Correspondance de Voltaire/1764/Lettre 5573


5573. — À FRÉDÉRIC,
landgrave de hesse-cassel[1].
24 février.

Monseigneur, l’aveugle remercie Votre Altesse sérénissime pour les roués et autres martyrs ; votre bonne œuvre pourra être récompensée dans le ciel, mais elle n’y sera pas plus louée qu’elle l’est sur la terre. On va juger incessamment le procès que la pauvre famille Calas intente à leurs juges. Il est vrai que cette abominable aventure semble être du temps de la Saint-Barthélemy, ou se celui des Albigeois. La raison a beau élever son trône parmi nous, le fanatisme dresse encore ses échafauds, et il faut bien du temps pour que la philosophie triomphe entièrement de ce monstre.

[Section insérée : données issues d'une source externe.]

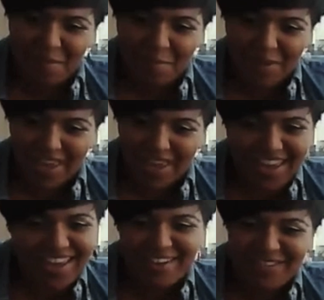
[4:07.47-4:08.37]
beat
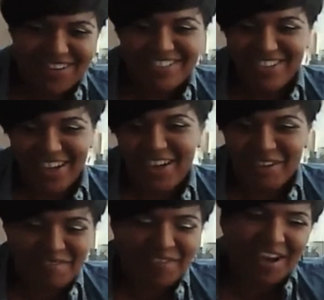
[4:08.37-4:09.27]
it one
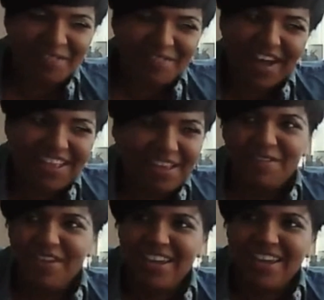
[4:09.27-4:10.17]
time, whatever, and
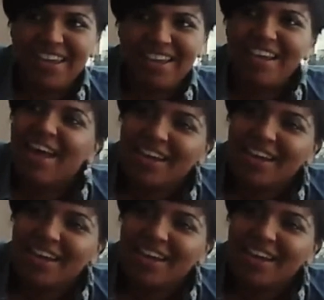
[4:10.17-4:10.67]
they're thinking,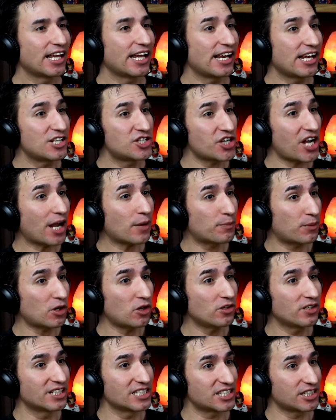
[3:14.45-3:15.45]
Like, and Jack
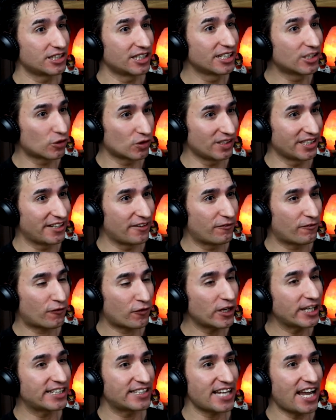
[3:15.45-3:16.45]
Burton is literally
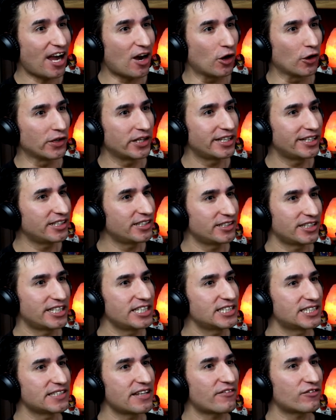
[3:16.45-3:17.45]
freaked out. He
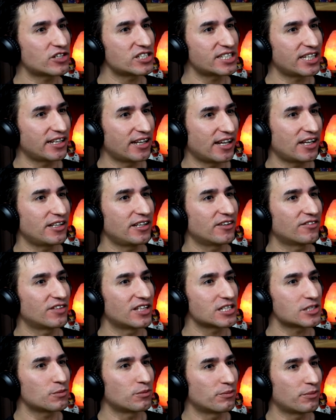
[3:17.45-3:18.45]
He's never seen any
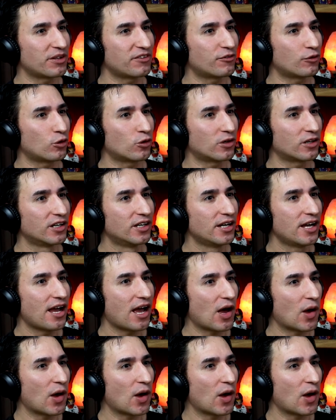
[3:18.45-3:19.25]
of this before.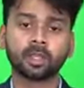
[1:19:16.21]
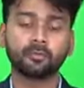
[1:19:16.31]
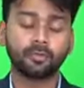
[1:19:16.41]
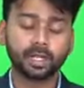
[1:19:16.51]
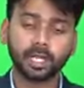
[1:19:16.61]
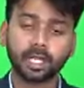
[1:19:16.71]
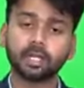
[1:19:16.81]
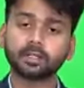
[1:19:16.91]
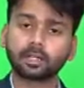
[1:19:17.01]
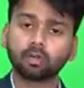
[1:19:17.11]
We
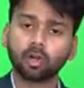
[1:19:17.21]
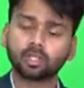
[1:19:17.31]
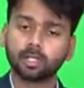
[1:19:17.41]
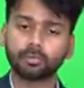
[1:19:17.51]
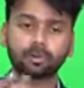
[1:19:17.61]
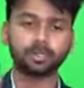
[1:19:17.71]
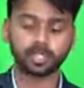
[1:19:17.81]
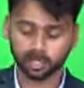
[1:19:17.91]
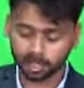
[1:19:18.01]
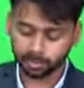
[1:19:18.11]
need technology from
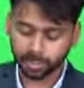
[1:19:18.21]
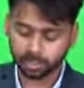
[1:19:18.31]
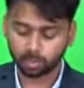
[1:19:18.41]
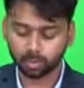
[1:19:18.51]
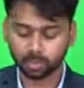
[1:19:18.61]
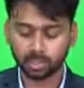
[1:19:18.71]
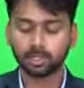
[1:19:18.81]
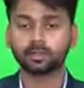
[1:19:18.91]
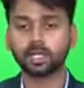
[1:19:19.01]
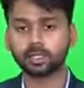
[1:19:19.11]
these countries. So
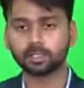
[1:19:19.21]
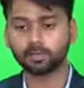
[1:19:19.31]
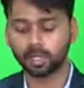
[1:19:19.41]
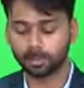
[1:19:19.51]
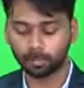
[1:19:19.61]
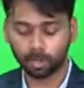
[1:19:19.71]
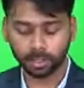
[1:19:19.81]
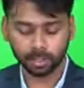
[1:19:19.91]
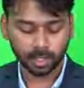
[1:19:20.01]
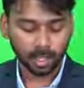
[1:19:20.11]
that is very
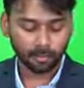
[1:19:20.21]
important.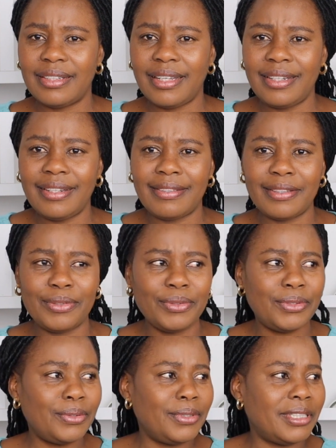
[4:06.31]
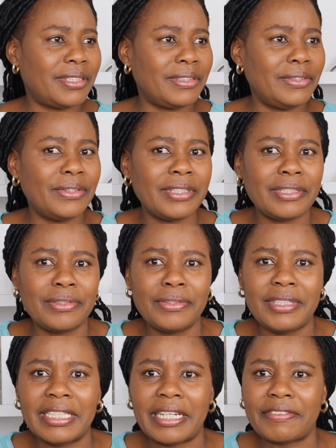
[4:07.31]
Anything you do is not
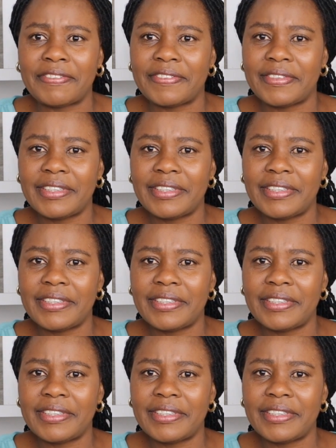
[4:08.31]
good enough.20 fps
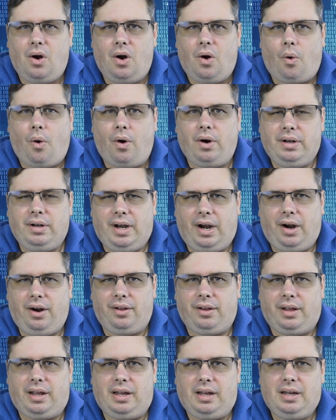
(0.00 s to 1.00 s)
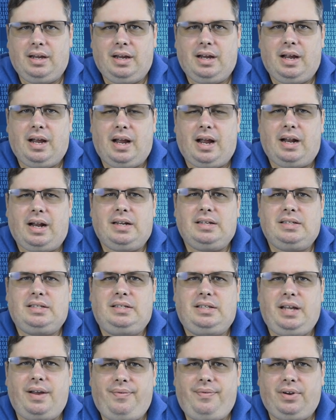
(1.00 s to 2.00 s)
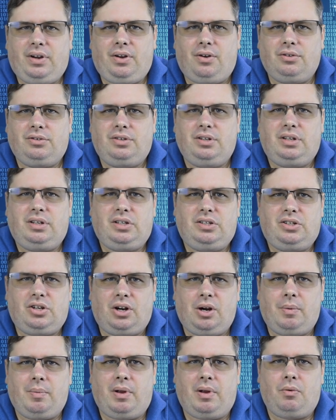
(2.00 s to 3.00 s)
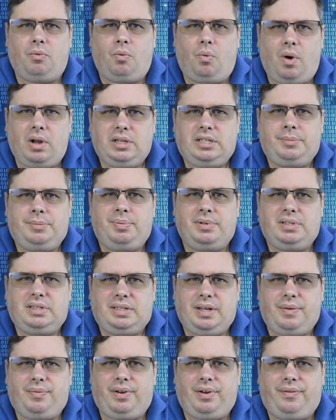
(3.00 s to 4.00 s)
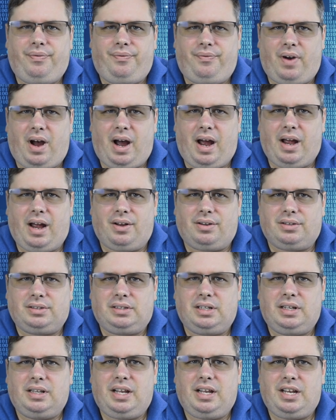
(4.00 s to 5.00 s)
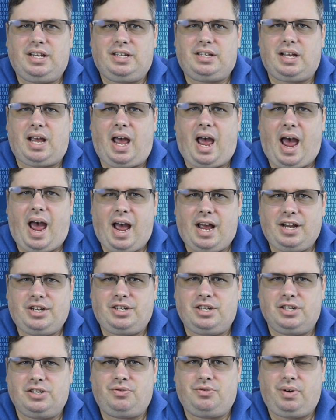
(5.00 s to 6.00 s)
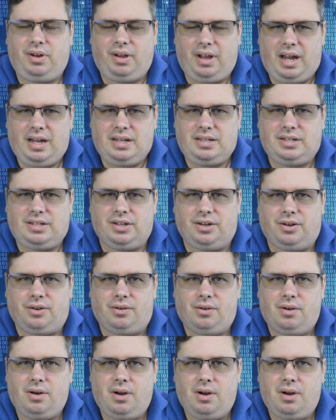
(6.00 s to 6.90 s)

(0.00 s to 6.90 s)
Ordinarily, it is difficult to determine what specific files these hashes relate to,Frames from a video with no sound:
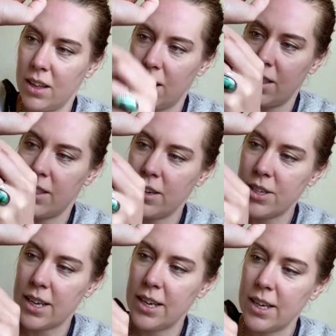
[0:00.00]
there's
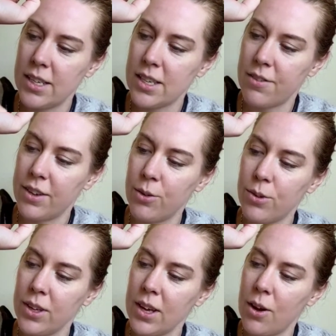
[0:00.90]
areas that feel
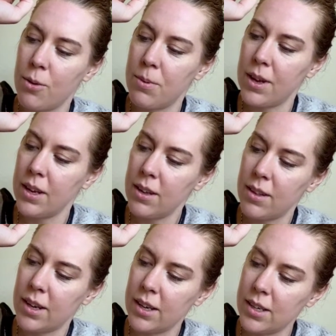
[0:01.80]
really open and
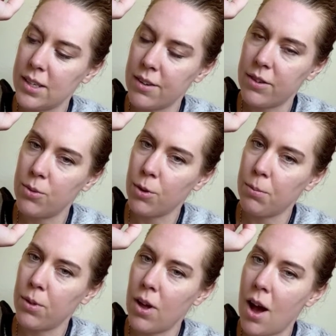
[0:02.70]
then areas that feel more
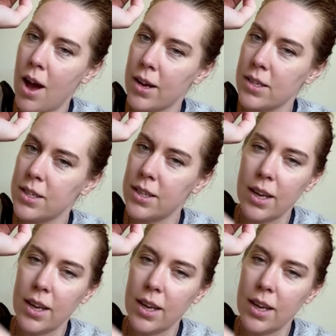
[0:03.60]
blocked.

J’ai encore a remercier Votre Altesse sérénissime d’avoir donné la préférence aux acteurs français sur les châtrés italiens. Je n’ai jamais pu m’accoutumer a voir les rôles de César et d’Alexandre fredonnés en fausset par un chapon. Vous avez bien raison de faire plus de cas de votre cœur et de votre esprit que de vos oreilles. Que n’ai-je de la santé et de la jeunesse ! j’irais a Cassel, et n’irais pas plus loin. Agréez le profond respect, etc.

  1. Cinq lettres autographes de ce prince à Voltaire, 1766-1774, sont signalées dans le catalogue des autographes vendus le 17 avril 1880, n° 70.